(Saved data entries)

####################

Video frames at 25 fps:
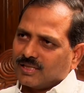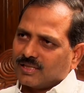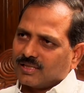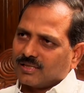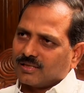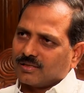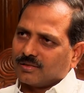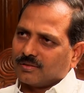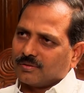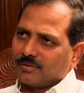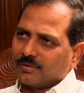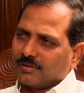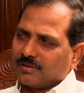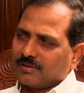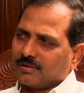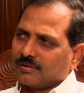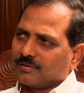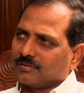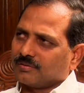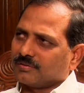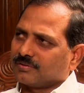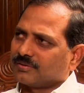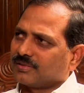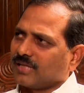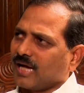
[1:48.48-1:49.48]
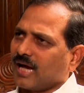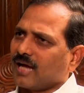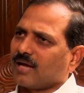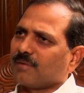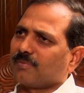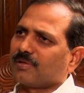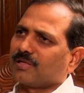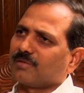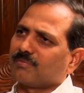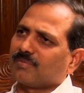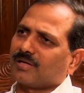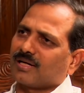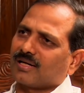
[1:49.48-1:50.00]
లేదు
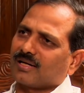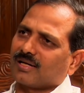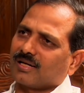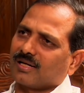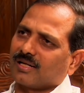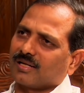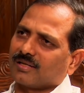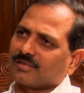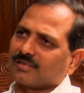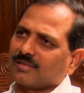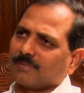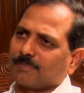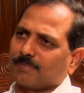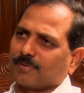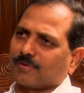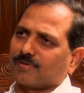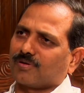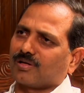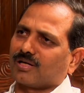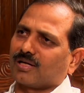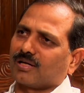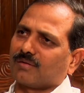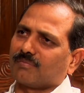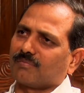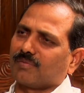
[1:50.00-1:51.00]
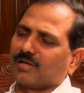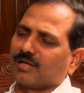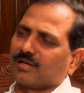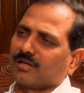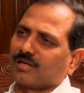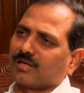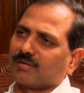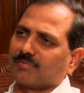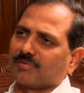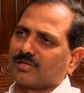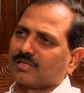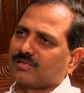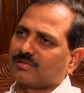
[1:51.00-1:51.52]
చాలామంది మాట్లాడారు తప్పకుండా మీరు
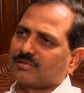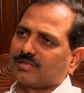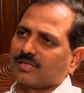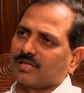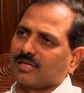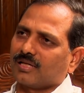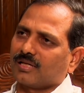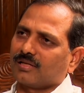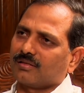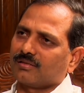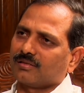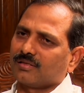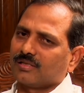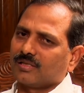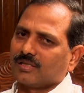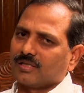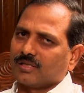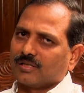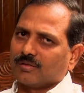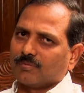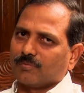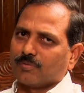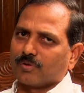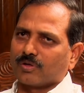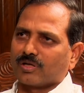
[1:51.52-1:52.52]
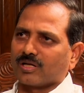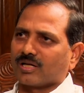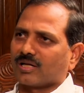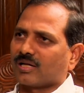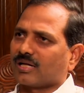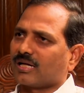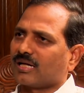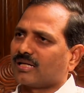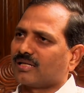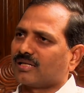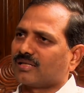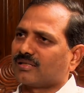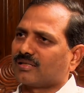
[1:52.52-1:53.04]
గమనిస్తే బుగ్గన
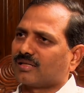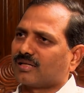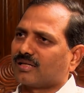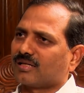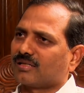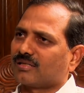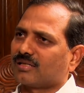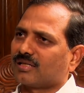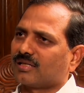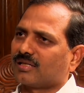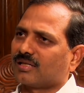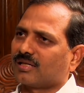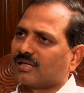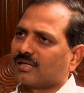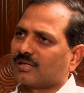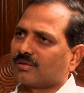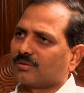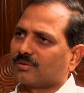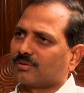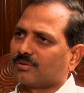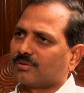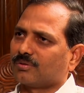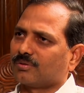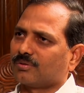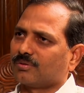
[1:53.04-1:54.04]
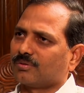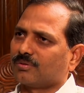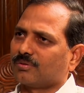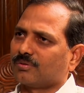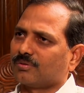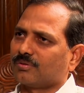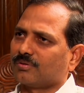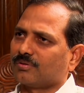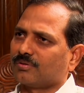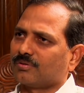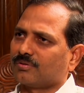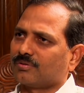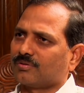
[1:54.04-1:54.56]
రాజేంద్రనాథ్ రెడ్డి గారు
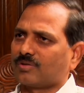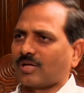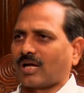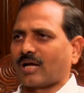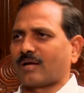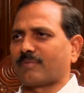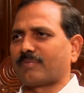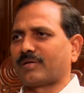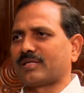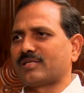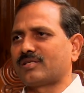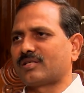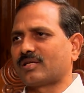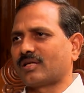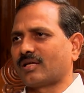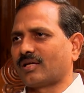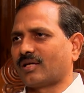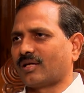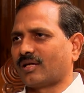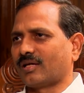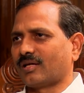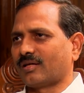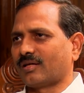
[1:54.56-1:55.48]
చాలా మంచి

####################

| Directions for this task |
Please set down, exactly and with nothing added, the lines from the line with "[1:49.48-1:50.00]" to the end of the entries above, omitting pictures.

| Result below |
[1:49.48-1:50.00]
లేదు
[1:50.00-1:51.00]
[1:51.00-1:51.52]
చాలామంది మాట్లాడారు తప్పకుండా మీరు
[1:51.52-1:52.52]
[1:52.52-1:53.04]
గమనిస్తే బుగ్గన
[1:53.04-1:54.04]
[1:54.04-1:54.56]
రాజేంద్రనాథ్ రెడ్డి గారు
[1:54.56-1:55.48]
చాలా మంచి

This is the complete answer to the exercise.